→ **Activity**
Transcribe the entries that follow, every word as written, and drop the pictures.

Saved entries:
↓↓↓
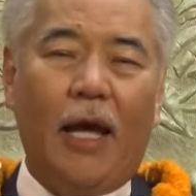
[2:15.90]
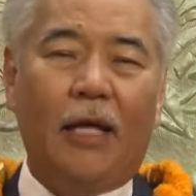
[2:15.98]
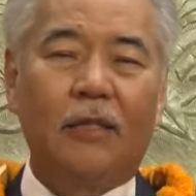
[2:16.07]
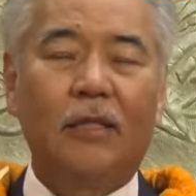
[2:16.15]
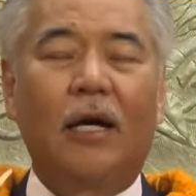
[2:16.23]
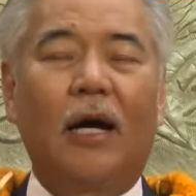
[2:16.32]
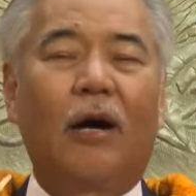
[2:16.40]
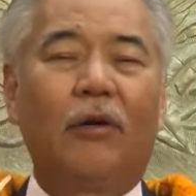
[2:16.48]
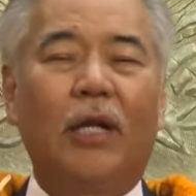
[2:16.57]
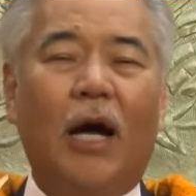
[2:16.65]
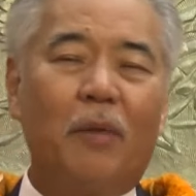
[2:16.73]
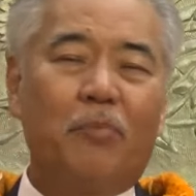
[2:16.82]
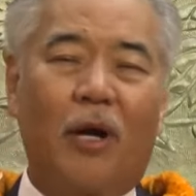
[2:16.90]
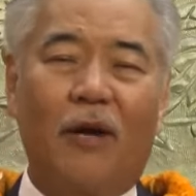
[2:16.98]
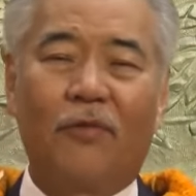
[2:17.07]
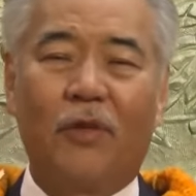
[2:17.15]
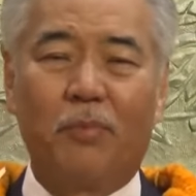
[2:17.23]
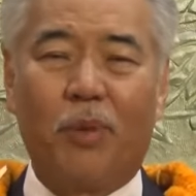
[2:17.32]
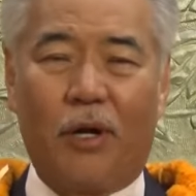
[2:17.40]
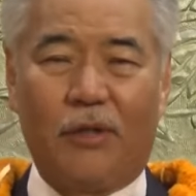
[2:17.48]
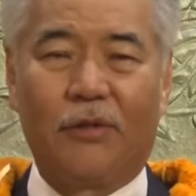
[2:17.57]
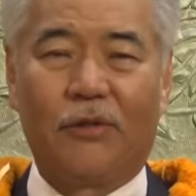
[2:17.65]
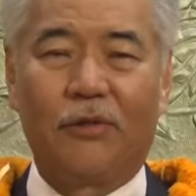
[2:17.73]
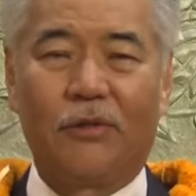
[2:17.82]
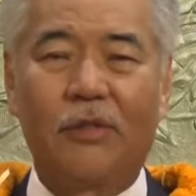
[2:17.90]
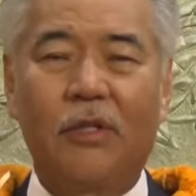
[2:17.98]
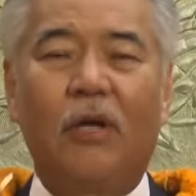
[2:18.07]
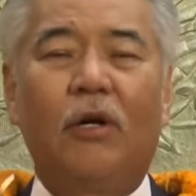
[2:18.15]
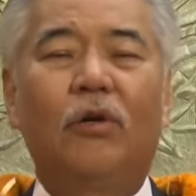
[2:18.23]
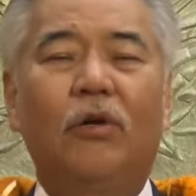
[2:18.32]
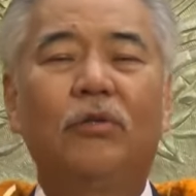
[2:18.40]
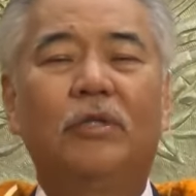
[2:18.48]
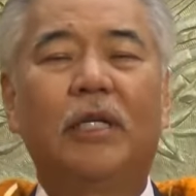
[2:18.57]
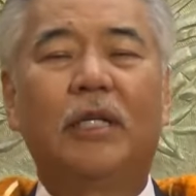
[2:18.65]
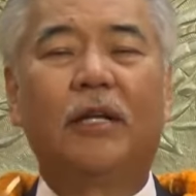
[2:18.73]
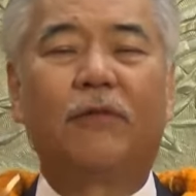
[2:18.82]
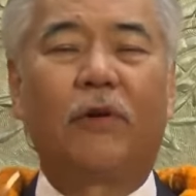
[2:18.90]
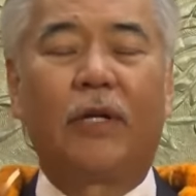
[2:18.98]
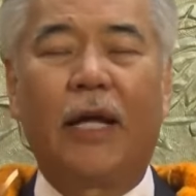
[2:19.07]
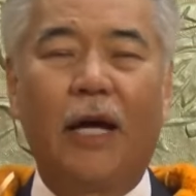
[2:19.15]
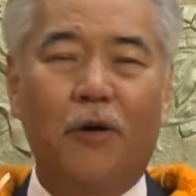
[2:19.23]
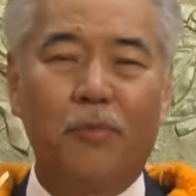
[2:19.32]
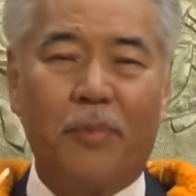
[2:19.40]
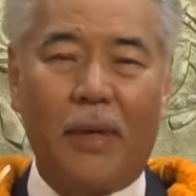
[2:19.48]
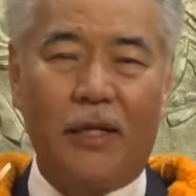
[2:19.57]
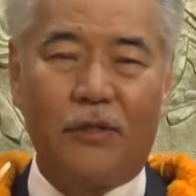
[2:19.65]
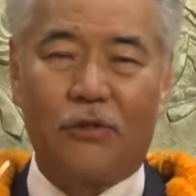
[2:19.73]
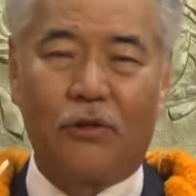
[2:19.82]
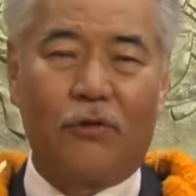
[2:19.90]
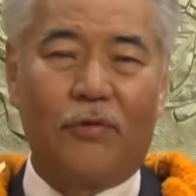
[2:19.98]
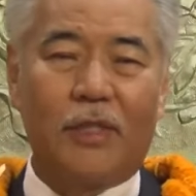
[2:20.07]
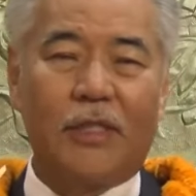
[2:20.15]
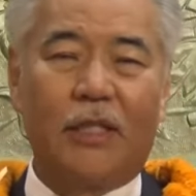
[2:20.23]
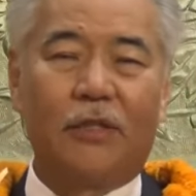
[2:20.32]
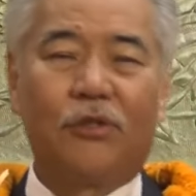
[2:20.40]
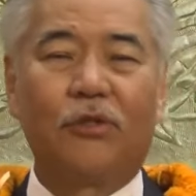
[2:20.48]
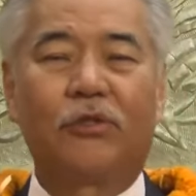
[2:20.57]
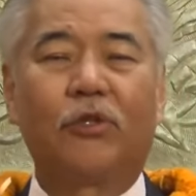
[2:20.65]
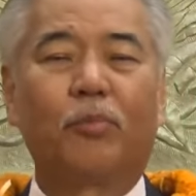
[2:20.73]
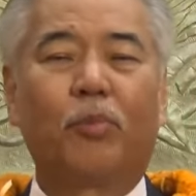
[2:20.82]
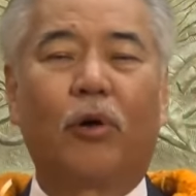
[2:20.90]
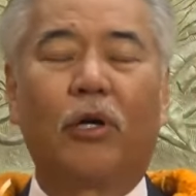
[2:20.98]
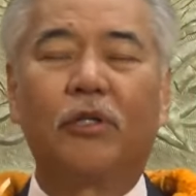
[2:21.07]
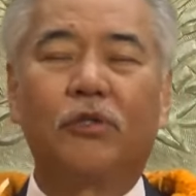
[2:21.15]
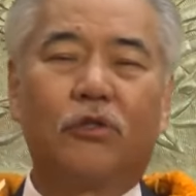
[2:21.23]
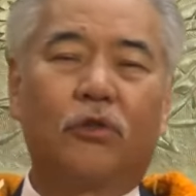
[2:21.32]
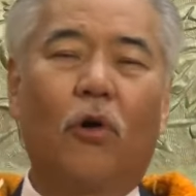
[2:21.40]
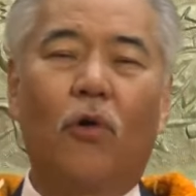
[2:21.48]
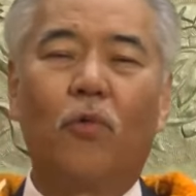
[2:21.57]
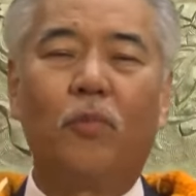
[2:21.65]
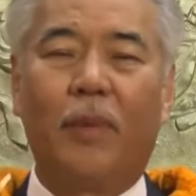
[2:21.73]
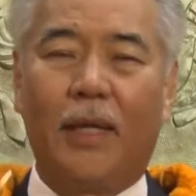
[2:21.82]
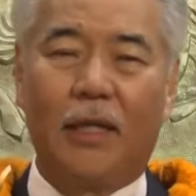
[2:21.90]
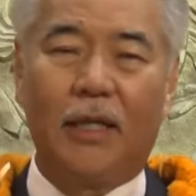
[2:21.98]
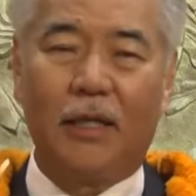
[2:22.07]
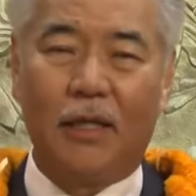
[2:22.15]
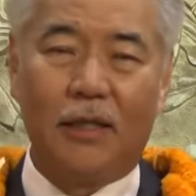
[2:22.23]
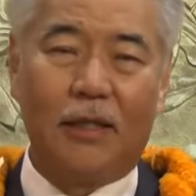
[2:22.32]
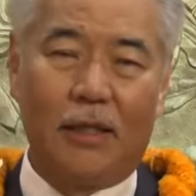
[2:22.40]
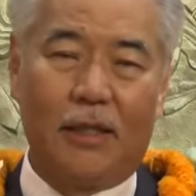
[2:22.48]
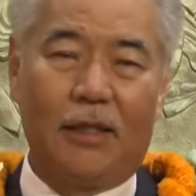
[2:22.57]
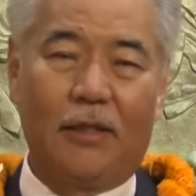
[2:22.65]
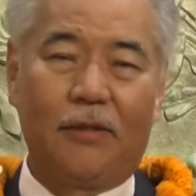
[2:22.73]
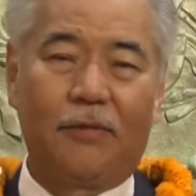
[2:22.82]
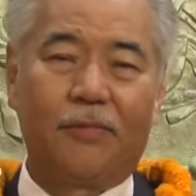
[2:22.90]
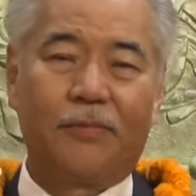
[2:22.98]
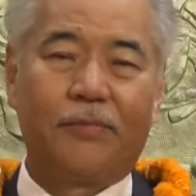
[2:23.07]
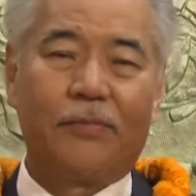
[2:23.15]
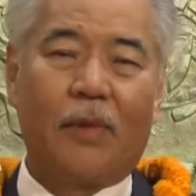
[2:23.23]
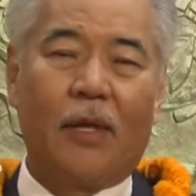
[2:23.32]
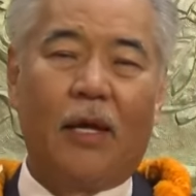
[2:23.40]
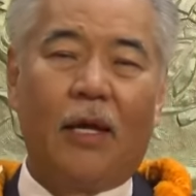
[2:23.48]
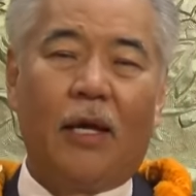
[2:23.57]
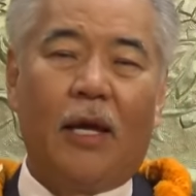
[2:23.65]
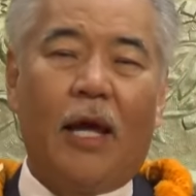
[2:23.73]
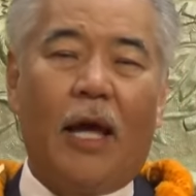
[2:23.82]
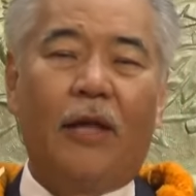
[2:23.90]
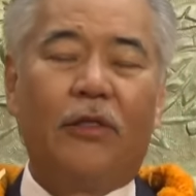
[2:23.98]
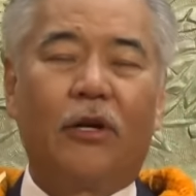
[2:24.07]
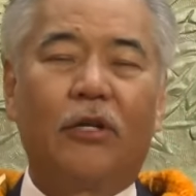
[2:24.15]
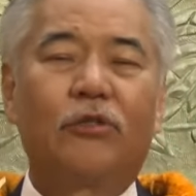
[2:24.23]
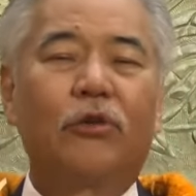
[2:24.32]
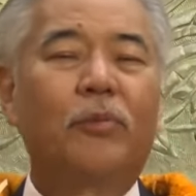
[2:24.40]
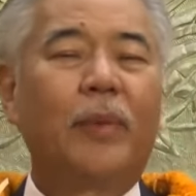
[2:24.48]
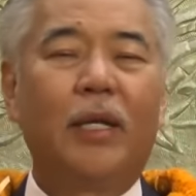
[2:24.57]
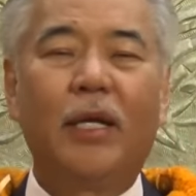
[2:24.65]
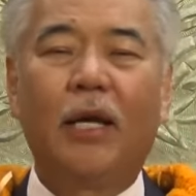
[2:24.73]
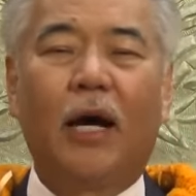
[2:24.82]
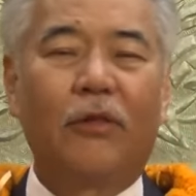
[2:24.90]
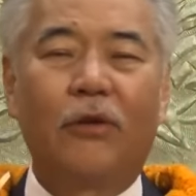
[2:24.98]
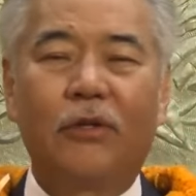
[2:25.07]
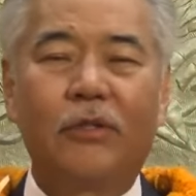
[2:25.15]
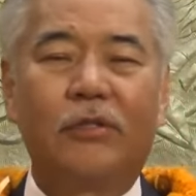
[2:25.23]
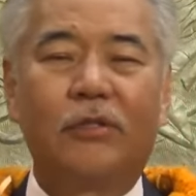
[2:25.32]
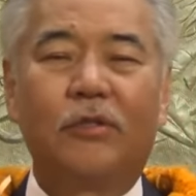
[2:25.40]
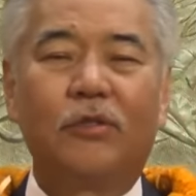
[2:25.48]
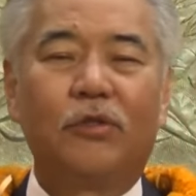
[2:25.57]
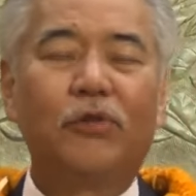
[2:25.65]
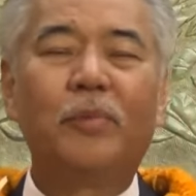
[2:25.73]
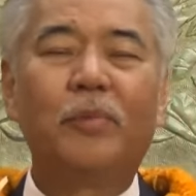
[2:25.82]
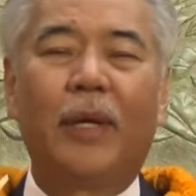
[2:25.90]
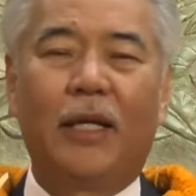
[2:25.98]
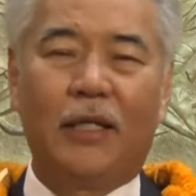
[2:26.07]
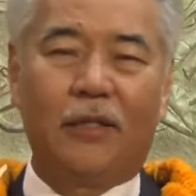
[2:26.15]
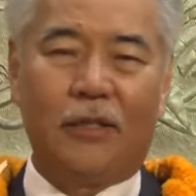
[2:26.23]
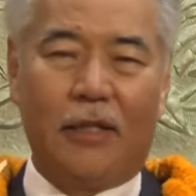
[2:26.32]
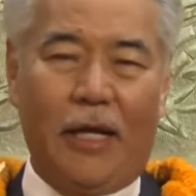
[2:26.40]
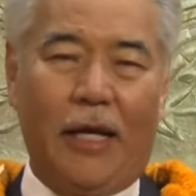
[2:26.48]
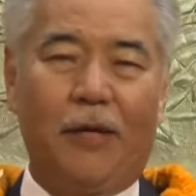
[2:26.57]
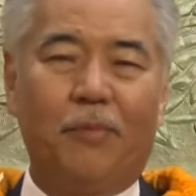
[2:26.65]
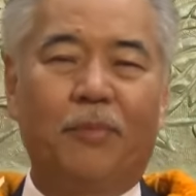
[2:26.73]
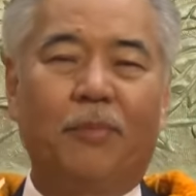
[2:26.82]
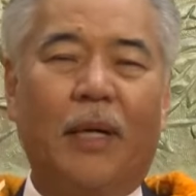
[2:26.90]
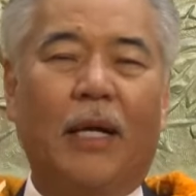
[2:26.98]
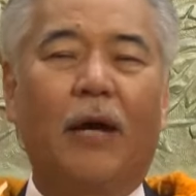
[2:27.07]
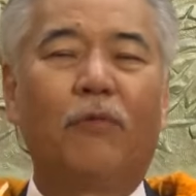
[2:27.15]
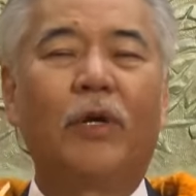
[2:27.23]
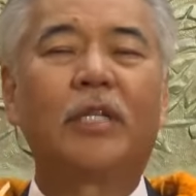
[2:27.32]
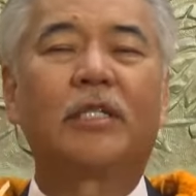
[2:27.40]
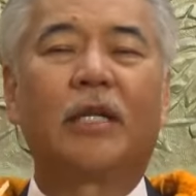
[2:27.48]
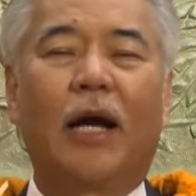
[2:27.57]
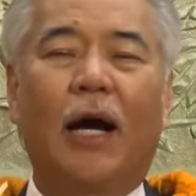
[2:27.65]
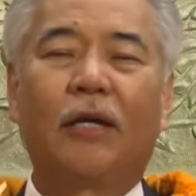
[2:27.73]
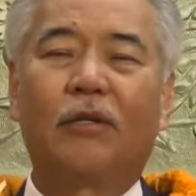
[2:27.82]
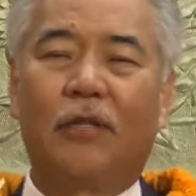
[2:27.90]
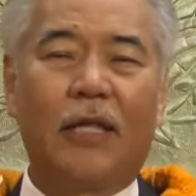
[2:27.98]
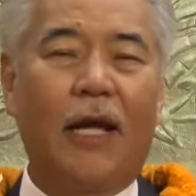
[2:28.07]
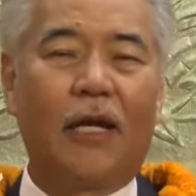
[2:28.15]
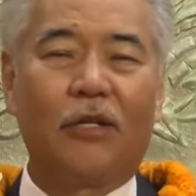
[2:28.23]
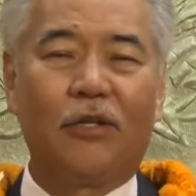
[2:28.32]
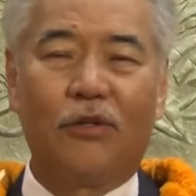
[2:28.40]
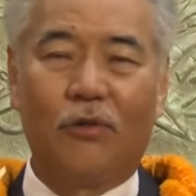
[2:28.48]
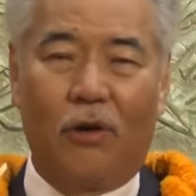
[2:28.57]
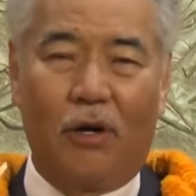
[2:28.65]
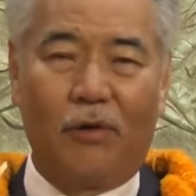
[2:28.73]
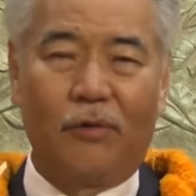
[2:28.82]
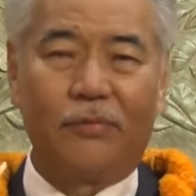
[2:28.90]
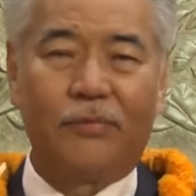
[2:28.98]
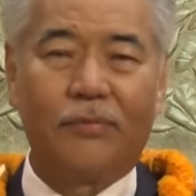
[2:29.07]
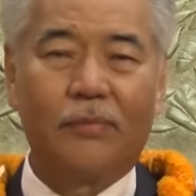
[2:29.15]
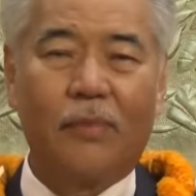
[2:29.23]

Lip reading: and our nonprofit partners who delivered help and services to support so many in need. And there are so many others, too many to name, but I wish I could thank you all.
↑↑↑
→ **Result of this exercise**
[2:15.90]
[2:15.98]
[2:16.07]
[2:16.15]
[2:16.23]
[2:16.32]
[2:16.40]
[2:16.48]
[2:16.57]
[2:16.65]
[2:16.73]
[2:16.82]
[2:16.90]
[2:16.98]
[2:17.07]
[2:17.15]
[2:17.23]
[2:17.32]
[2:17.40]
[2:17.48]
[2:17.57]
[2:17.65]
[2:17.73]
[2:17.82]
[2:17.90]
[2:17.98]
[2:18.07]
[2:18.15]
[2:18.23]
[2:18.32]
[2:18.40]
[2:18.48]
[2:18.57]
[2:18.65]
[2:18.73]
[2:18.82]
[2:18.90]
[2:18.98]
[2:19.07]
[2:19.15]
[2:19.23]
[2:19.32]
[2:19.40]
[2:19.48]
[2:19.57]
[2:19.65]
[2:19.73]
[2:19.82]
[2:19.90]
[2:19.98]
[2:20.07]
[2:20.15]
[2:20.23]
[2:20.32]
[2:20.40]
[2:20.48]
[2:20.57]
[2:20.65]
[2:20.73]
[2:20.82]
[2:20.90]
[2:20.98]
[2:21.07]
[2:21.15]
[2:21.23]
[2:21.32]
[2:21.40]
[2:21.48]
[2:21.57]
[2:21.65]
[2:21.73]
[2:21.82]
[2:21.90]
[2:21.98]
[2:22.07]
[2:22.15]
[2:22.23]
[2:22.32]
[2:22.40]
[2:22.48]
[2:22.57]
[2:22.65]
[2:22.73]
[2:22.82]
[2:22.90]
[2:22.98]
[2:23.07]
[2:23.15]
[2:23.23]
[2:23.32]
[2:23.40]
[2:23.48]
[2:23.57]
[2:23.65]
[2:23.73]
[2:23.82]
[2:23.90]
[2:23.98]
[2:24.07]
[2:24.15]
[2:24.23]
[2:24.32]
[2:24.40]
[2:24.48]
[2:24.57]
[2:24.65]
[2:24.73]
[2:24.82]
[2:24.90]
[2:24.98]
[2:25.07]
[2:25.15]
[2:25.23]
[2:25.32]
[2:25.40]
[2:25.48]
[2:25.57]
[2:25.65]
[2:25.73]
[2:25.82]
[2:25.90]
[2:25.98]
[2:26.07]
[2:26.15]
[2:26.23]
[2:26.32]
[2:26.40]
[2:26.48]
[2:26.57]
[2:26.65]
[2:26.73]
[2:26.82]
[2:26.90]
[2:26.98]
[2:27.07]
[2:27.15]
[2:27.23]
[2:27.32]
[2:27.40]
[2:27.48]
[2:27.57]
[2:27.65]
[2:27.73]
[2:27.82]
[2:27.90]
[2:27.98]
[2:28.07]
[2:28.15]
[2:28.23]
[2:28.32]
[2:28.40]
[2:28.48]
[2:28.57]
[2:28.65]
[2:28.73]
[2:28.82]
[2:28.90]
[2:28.98]
[2:29.07]
[2:29.15]
[2:29.23]

Lip reading: and our nonprofit partners who delivered help and services to support so many in need. And there are so many others, too many to name, but I wish I could thank you all.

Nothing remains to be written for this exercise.